Work order — Copy out each entry below verbatim, skipping the images.

Saved entries —
--- START ---
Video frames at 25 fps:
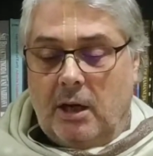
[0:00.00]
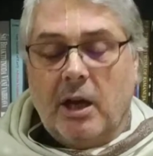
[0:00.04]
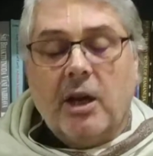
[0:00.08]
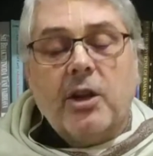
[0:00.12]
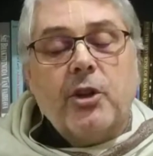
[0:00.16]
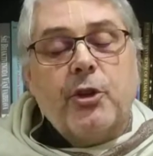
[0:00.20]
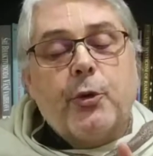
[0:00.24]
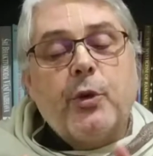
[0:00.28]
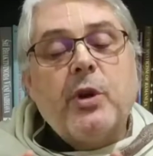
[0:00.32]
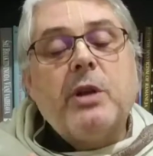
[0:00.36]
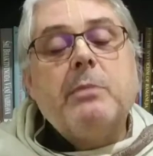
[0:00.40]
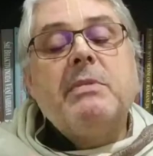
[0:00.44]

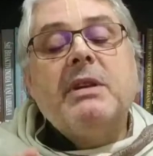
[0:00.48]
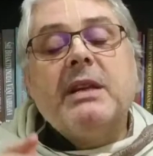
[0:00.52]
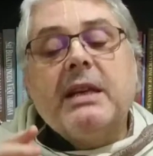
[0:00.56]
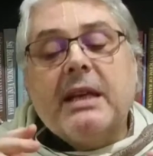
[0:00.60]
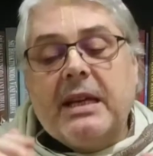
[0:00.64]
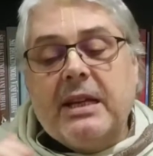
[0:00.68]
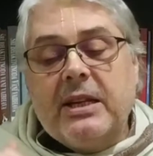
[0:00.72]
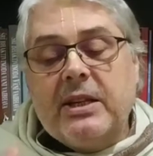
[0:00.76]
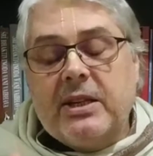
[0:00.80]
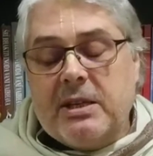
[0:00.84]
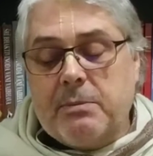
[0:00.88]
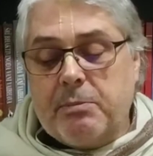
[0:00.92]
dreaming
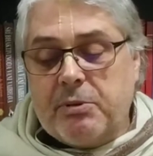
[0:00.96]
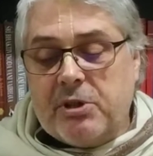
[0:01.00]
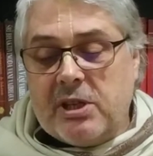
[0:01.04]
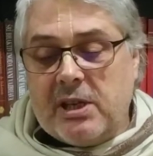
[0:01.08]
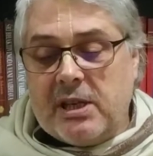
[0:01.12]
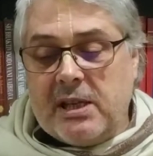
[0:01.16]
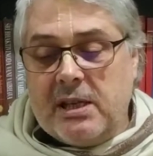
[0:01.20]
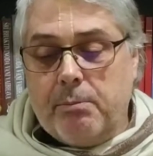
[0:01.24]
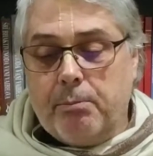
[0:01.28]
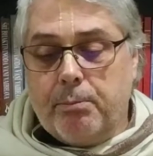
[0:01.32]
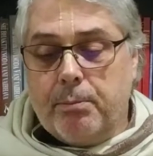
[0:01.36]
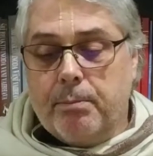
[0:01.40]
and deep
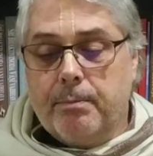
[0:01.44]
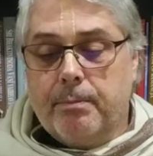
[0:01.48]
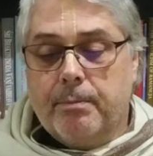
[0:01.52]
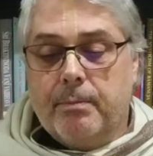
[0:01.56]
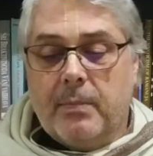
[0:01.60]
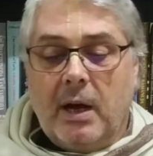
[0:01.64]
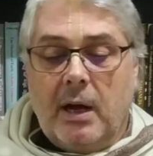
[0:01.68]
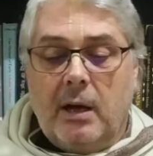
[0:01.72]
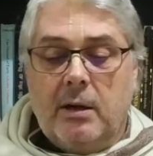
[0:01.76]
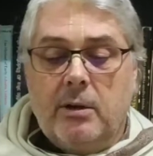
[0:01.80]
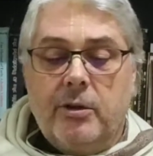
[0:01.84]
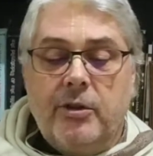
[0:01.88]
sleep,
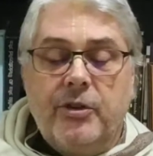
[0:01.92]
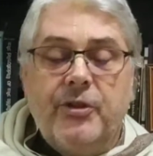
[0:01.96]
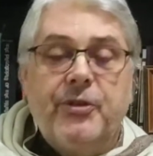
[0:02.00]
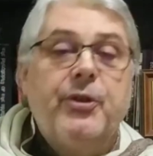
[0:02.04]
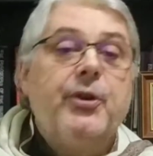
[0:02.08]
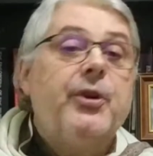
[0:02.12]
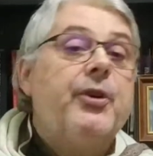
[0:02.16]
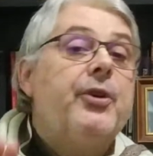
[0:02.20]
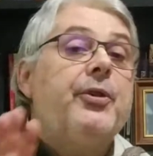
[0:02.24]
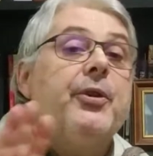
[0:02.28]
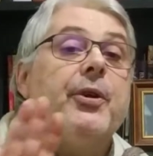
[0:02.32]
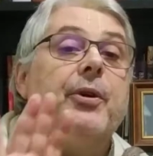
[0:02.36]

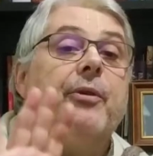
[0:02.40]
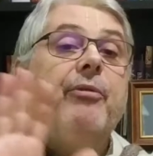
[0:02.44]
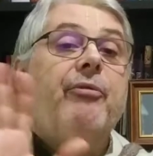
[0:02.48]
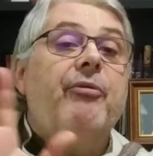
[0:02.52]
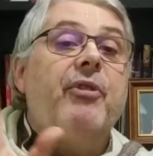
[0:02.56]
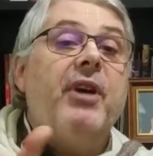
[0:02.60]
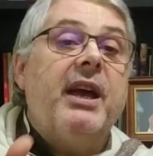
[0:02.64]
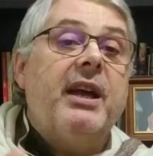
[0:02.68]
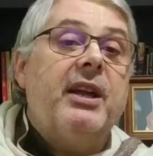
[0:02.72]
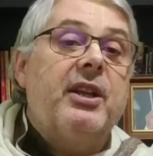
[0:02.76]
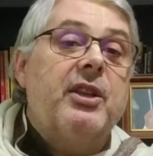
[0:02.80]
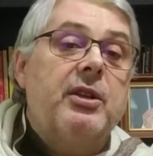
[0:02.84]
don't
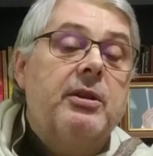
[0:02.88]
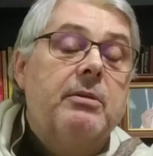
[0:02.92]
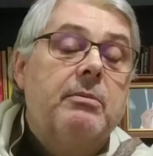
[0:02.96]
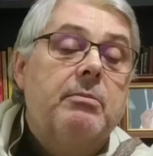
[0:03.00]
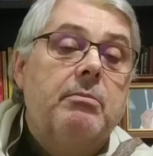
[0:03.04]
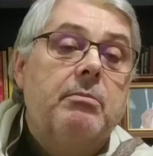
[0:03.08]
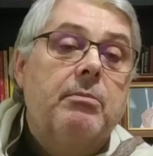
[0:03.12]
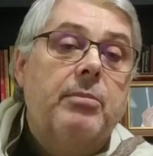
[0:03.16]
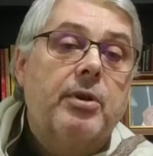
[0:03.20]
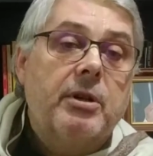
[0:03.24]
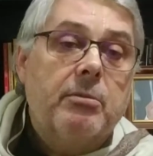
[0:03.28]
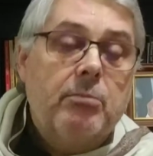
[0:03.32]
affect
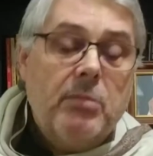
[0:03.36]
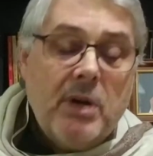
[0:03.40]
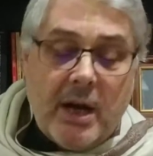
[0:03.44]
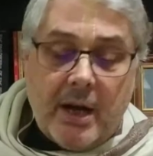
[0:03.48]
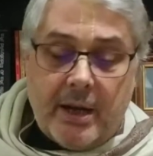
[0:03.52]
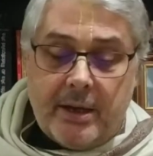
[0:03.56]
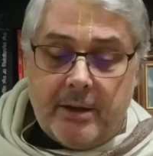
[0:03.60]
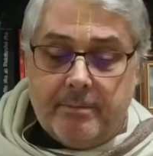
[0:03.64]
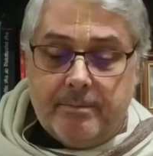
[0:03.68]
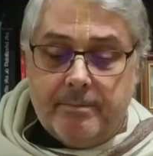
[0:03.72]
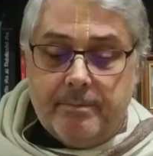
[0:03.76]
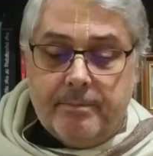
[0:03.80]

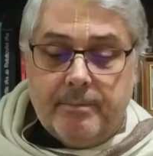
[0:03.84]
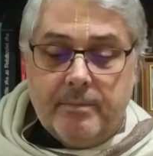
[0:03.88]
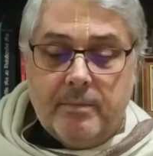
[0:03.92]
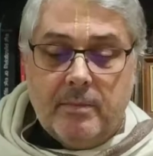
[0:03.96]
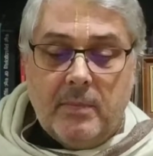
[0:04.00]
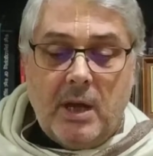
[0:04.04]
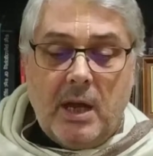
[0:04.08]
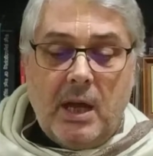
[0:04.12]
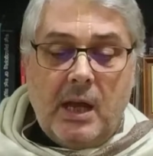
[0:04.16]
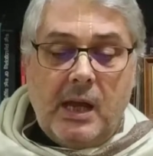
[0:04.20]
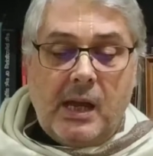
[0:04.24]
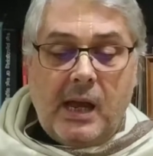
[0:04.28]
Brahman.
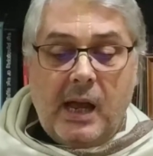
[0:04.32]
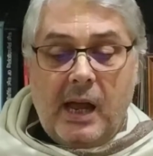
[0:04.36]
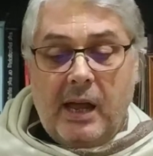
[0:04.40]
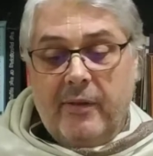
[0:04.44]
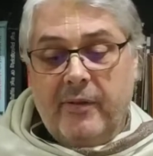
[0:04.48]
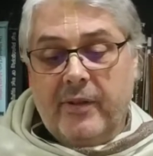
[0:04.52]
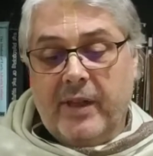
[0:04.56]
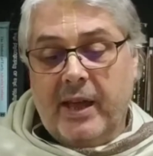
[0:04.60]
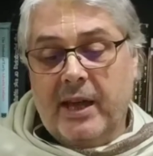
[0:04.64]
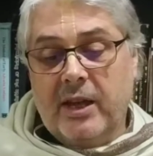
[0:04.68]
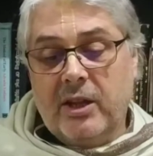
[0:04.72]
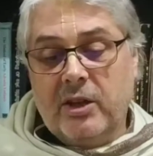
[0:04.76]

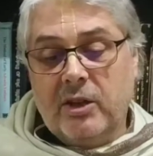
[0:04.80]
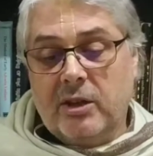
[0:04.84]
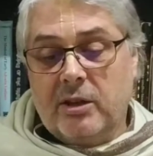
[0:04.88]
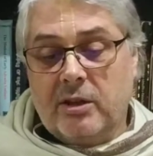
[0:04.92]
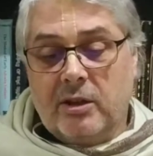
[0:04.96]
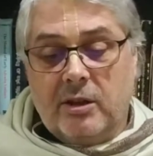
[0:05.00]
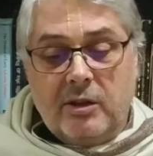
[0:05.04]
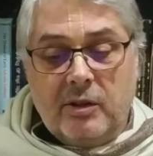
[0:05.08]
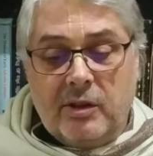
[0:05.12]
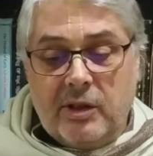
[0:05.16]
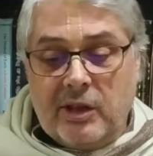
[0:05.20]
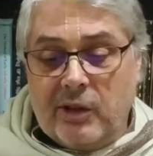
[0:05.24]
And then
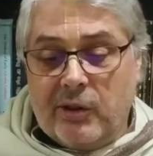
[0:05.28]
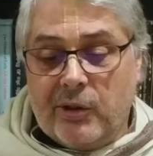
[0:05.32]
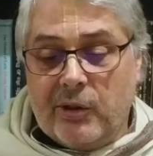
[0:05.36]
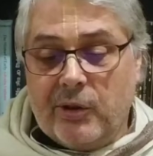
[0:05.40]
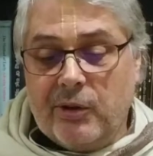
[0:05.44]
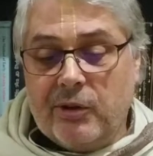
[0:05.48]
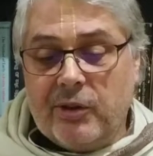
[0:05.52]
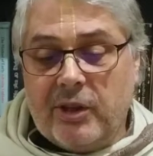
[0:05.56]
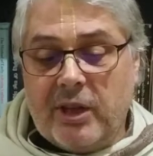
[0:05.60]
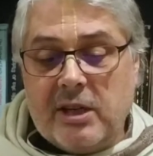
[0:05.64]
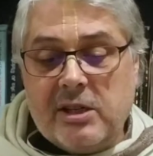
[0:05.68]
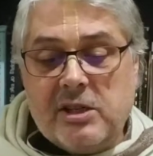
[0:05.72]

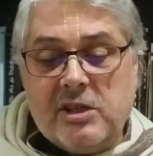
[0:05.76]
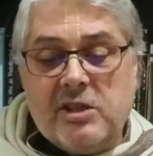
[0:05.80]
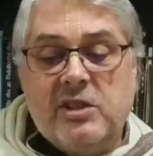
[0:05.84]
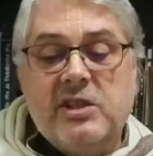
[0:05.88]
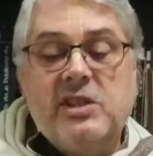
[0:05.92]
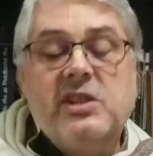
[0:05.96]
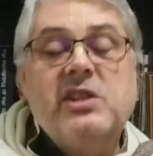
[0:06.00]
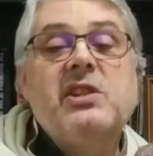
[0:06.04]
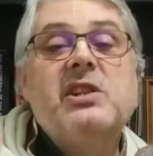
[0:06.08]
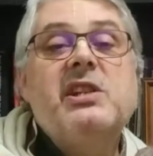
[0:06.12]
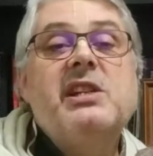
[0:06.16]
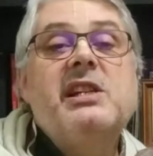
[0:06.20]
neither does
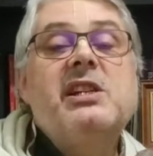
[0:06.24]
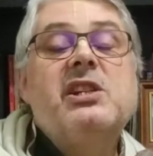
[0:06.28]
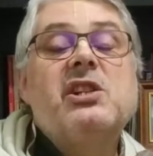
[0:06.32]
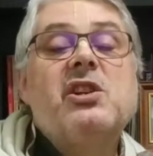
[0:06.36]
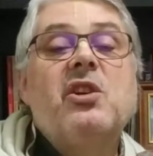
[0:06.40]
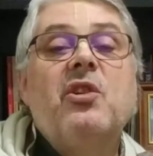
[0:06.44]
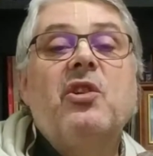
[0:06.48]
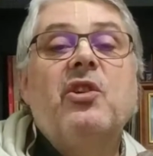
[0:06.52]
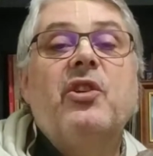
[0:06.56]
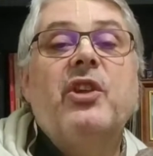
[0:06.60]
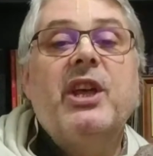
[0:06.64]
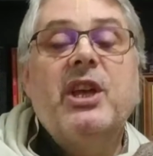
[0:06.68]
disease,
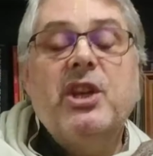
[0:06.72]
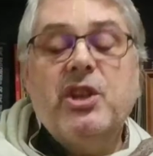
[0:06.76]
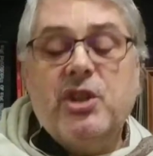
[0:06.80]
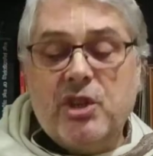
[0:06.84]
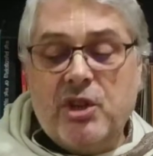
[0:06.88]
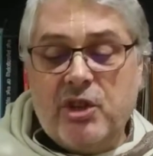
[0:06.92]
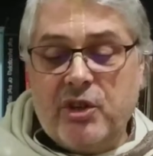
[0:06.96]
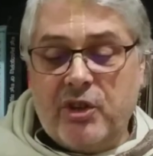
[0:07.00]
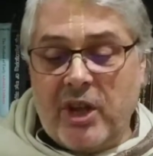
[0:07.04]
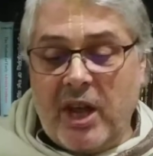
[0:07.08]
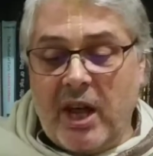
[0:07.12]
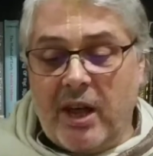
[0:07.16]
old age,
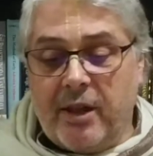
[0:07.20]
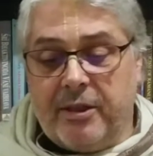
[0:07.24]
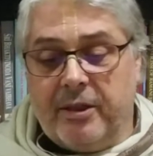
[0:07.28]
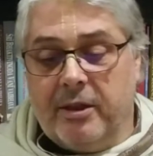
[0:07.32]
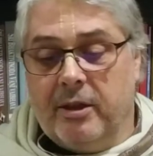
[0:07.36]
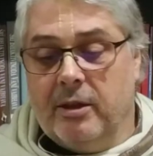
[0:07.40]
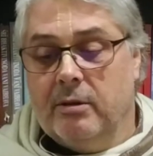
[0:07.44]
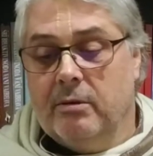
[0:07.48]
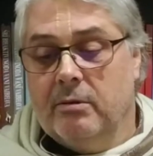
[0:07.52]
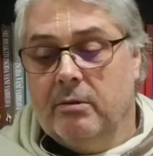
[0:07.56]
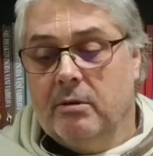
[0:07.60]
and death.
--- END ---
Solution to this task —
Video frames at 25 fps:
[0:00.00]
[0:00.04]
[0:00.08]
[0:00.12]
[0:00.16]
[0:00.20]
[0:00.24]
[0:00.28]
[0:00.32]
[0:00.36]
[0:00.40]
[0:00.44]

[0:00.48]
[0:00.52]
[0:00.56]
[0:00.60]
[0:00.64]
[0:00.68]
[0:00.72]
[0:00.76]
[0:00.80]
[0:00.84]
[0:00.88]
[0:00.92]
dreaming
[0:00.96]
[0:01.00]
[0:01.04]
[0:01.08]
[0:01.12]
[0:01.16]
[0:01.20]
[0:01.24]
[0:01.28]
[0:01.32]
[0:01.36]
[0:01.40]
and deep
[0:01.44]
[0:01.48]
[0:01.52]
[0:01.56]
[0:01.60]
[0:01.64]
[0:01.68]
[0:01.72]
[0:01.76]
[0:01.80]
[0:01.84]
[0:01.88]
sleep,
[0:01.92]
[0:01.96]
[0:02.00]
[0:02.04]
[0:02.08]
[0:02.12]
[0:02.16]
[0:02.20]
[0:02.24]
[0:02.28]
[0:02.32]
[0:02.36]

[0:02.40]
[0:02.44]
[0:02.48]
[0:02.52]
[0:02.56]
[0:02.60]
[0:02.64]
[0:02.68]
[0:02.72]
[0:02.76]
[0:02.80]
[0:02.84]
don't
[0:02.88]
[0:02.92]
[0:02.96]
[0:03.00]
[0:03.04]
[0:03.08]
[0:03.12]
[0:03.16]
[0:03.20]
[0:03.24]
[0:03.28]
[0:03.32]
affect
[0:03.36]
[0:03.40]
[0:03.44]
[0:03.48]
[0:03.52]
[0:03.56]
[0:03.60]
[0:03.64]
[0:03.68]
[0:03.72]
[0:03.76]
[0:03.80]

[0:03.84]
[0:03.88]
[0:03.92]
[0:03.96]
[0:04.00]
[0:04.04]
[0:04.08]
[0:04.12]
[0:04.16]
[0:04.20]
[0:04.24]
[0:04.28]
Brahman.
[0:04.32]
[0:04.36]
[0:04.40]
[0:04.44]
[0:04.48]
[0:04.52]
[0:04.56]
[0:04.60]
[0:04.64]
[0:04.68]
[0:04.72]
[0:04.76]

[0:04.80]
[0:04.84]
[0:04.88]
[0:04.92]
[0:04.96]
[0:05.00]
[0:05.04]
[0:05.08]
[0:05.12]
[0:05.16]
[0:05.20]
[0:05.24]
And then
[0:05.28]
[0:05.32]
[0:05.36]
[0:05.40]
[0:05.44]
[0:05.48]
[0:05.52]
[0:05.56]
[0:05.60]
[0:05.64]
[0:05.68]
[0:05.72]

[0:05.76]
[0:05.80]
[0:05.84]
[0:05.88]
[0:05.92]
[0:05.96]
[0:06.00]
[0:06.04]
[0:06.08]
[0:06.12]
[0:06.16]
[0:06.20]
neither does
[0:06.24]
[0:06.28]
[0:06.32]
[0:06.36]
[0:06.40]
[0:06.44]
[0:06.48]
[0:06.52]
[0:06.56]
[0:06.60]
[0:06.64]
[0:06.68]
disease,
[0:06.72]
[0:06.76]
[0:06.80]
[0:06.84]
[0:06.88]
[0:06.92]
[0:06.96]
[0:07.00]
[0:07.04]
[0:07.08]
[0:07.12]
[0:07.16]
old age,
[0:07.20]
[0:07.24]
[0:07.28]
[0:07.32]
[0:07.36]
[0:07.40]
[0:07.44]
[0:07.48]
[0:07.52]
[0:07.56]
[0:07.60]
and death.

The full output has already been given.